私たちが変われないと感じるのは、この「因」と「縁」のどちらかが足りないか、あるいは両者がうまく結びついていないから、と仏教は教えてくれます。

「因」と「縁」を見つめて変わる

では、この「因縁果の道理」を、私たちの毎日にどう活かしていけばよいのでしょうか。

「変わりたい」と願うあなたの心の中には、すでに変化の「因」となる種が眠っています。

その気持ちに気づき、大切にすることが全ての始まりです。

そして、その種を芽吹かせるための「縁」は、実は私たちの日常の中にたくさん隠されています。

  • 参加した講演で耳にしたこと
  • 家族や友人からの何気ない一言
  • 本屋さんでふと目にした本のタイトル
  • テレビやSNSで見た、誰かの頑張る姿
  • 新しい仕事を任されるといった環境の変化

これらはすべて、あなたを成長させるための大切な「縁」かもしれません。

大事なのは、それに気づき、呂蒙のように素直な心で受け止め、自らの行動(因)へとつなげていけるかどうかです。

もし今、あなたが変わりたいと願いながらも立ち止まっているなら、まずは自分の周りにある「縁」にアンテナを張ってみてはいかがでしょうか。

そして、とても小さな「因」を蒔くことから始めてみましょう。

良い「因」を蒔き続け、巡りくる「縁」を大切にしていけば、あなたの人生には、あなた自身が最も驚くような素晴らしい「果」が、必ず実るはずです。

焦る必要はありません。

自分自身の成長を楽しみ、そして、周りの人々の変化も温かい目で見守る。

そうすれば、あなたの毎日は、より穏やかで、希望に満ちたものになっていくはずです。

あなたも、周りの人も、3日後にはもっと素敵な自分になっているかもしれません。

その可能性を信じて、今日という1日を大切に歩んでいきましょう。

【人間関係のヒント】「あの人はこういう人」という思い込みを捨てる

さて、この「男子、三日会わざれば刮目して見よ」という言葉は、自分自身の成長についてだけでなく、私たちが「他人をどう見るか」についても、非常に大切なことを教えてくれます。
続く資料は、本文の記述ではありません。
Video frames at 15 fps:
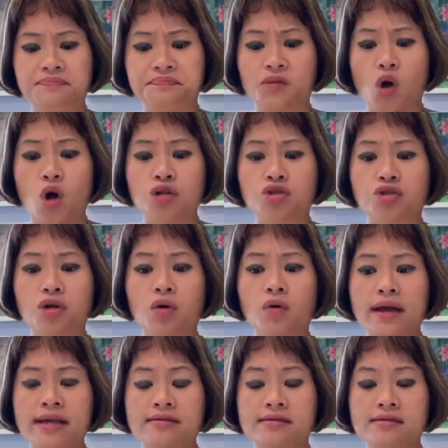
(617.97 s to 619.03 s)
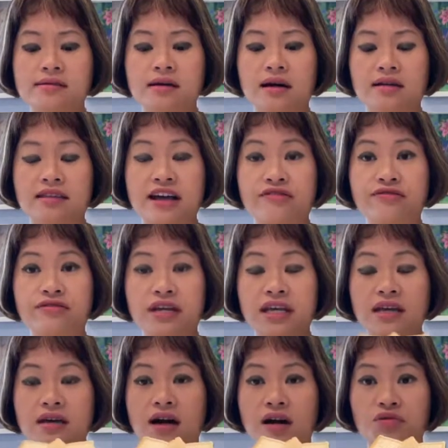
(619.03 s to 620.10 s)
also it's
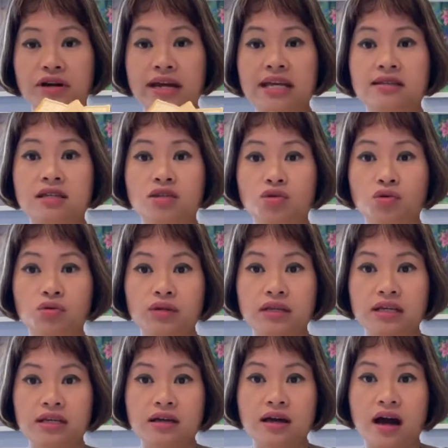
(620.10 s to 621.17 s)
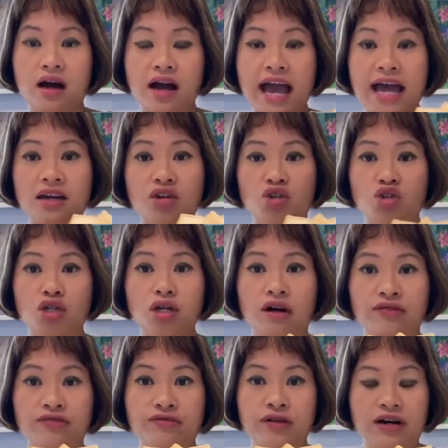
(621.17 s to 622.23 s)
definitely related to the energy
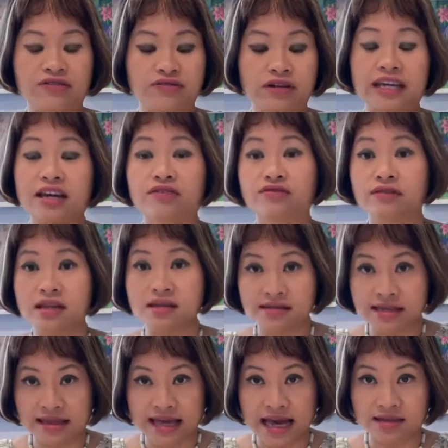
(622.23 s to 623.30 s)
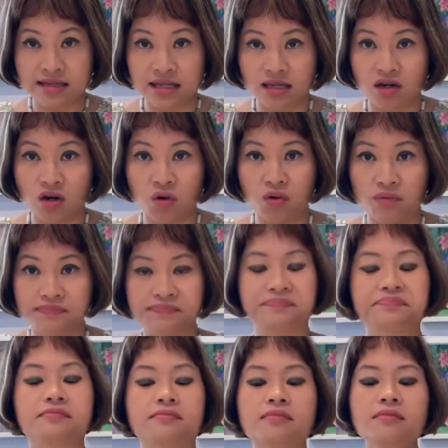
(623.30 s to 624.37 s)
of forgiveness and letting go.
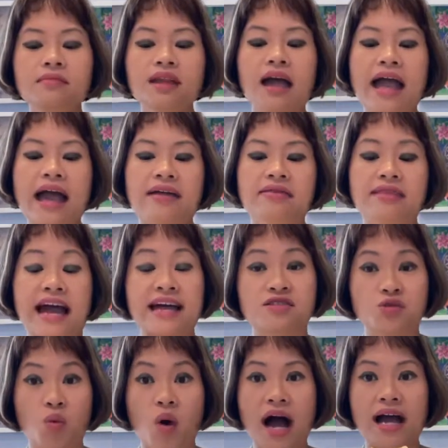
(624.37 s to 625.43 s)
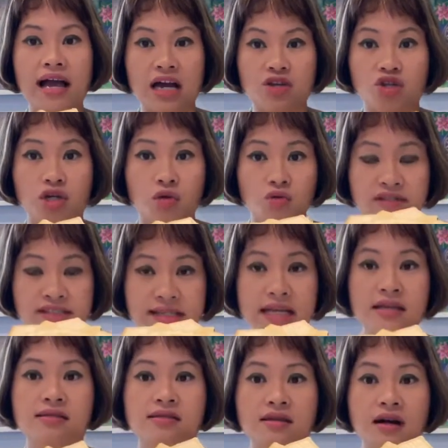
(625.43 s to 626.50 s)
And that's why I chose
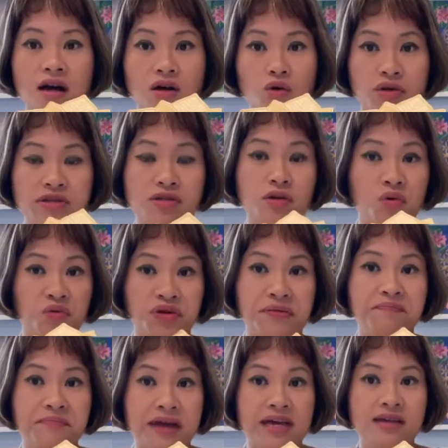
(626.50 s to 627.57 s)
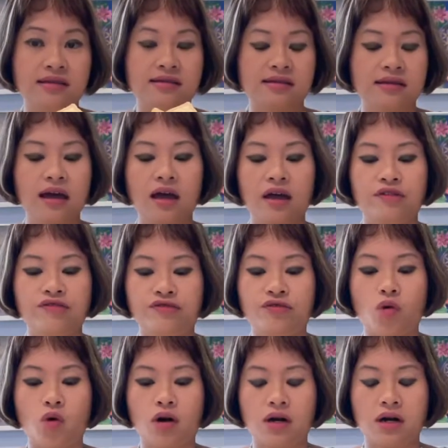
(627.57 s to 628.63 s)
this crystal grid base
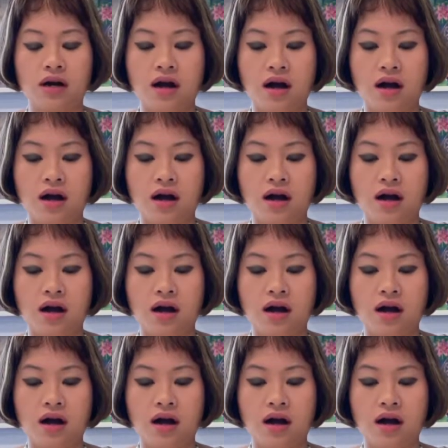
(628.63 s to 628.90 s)
for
物語の登場人物、魯粛の立場になって考えてみましょう。

彼は、呂蒙に対して「武勇一辺倒で学のない男」という先入観(古いレッテル)を持っていました。

もし彼が「どうせ話しても無駄だろう」と決めつけ、呂蒙に会うことすらしなければ、彼の素晴らしい成長に気づくことは永遠になかったでしょう。

魯粛は、実際に会って話したことで、自分の思い込みが間違っていたことを知り、呂蒙という人物を正しく見直すことができたのです。

仏教には「諸行無常(しょぎょうむじょう)」という教えがあります。

これは、「この世のあらゆる物事は、常に変化し続けており、一瞬たりとも同じ状態に留まることはない」という真理です。

もちろん、私たち人間も例外ではありません。

昨日の私と今日の私は厳密には違いますし、周りの人たちも、日々、様々な経験を通して少しずつ変化しています。

しかし私たちは、知らず知らずのうちに、家族、友人、同僚に対して「あの人はこういう人だから」「どうせ言っても無駄だ」というレッテルを貼ってしまいがちです。

それは、相手が変化しない固定された存在だと思い込む、とても窮屈な見方です。

魯粛が「刮目した(目をこすって見直した)」ように、私たちもまた、周りの人々を常に新鮮な目で、敬意をもって見つめ直すことが大切ではないでしょうか。

その人の過去の姿や、自分の思い込みだけで判断するのではなく、「今日のその人」に真摯に向き合うのです。

そうすることで、相手の新たな一面や成長に気づき、より深く、温かい人間関係を築いていくことができます。

そして、あなたが相手の変化に気づいて掛ける一言が、今度は相手にとっての素晴らしい「縁」となり、さらなる成長を後押しすることにもつながるのです。

「諸行無常」の教えの通り、全ての人は変化し続けています。

古い先入観を捨て、常に新しい目で相手を見ることで、世界はより豊かに見えてくるのではないでしょうか。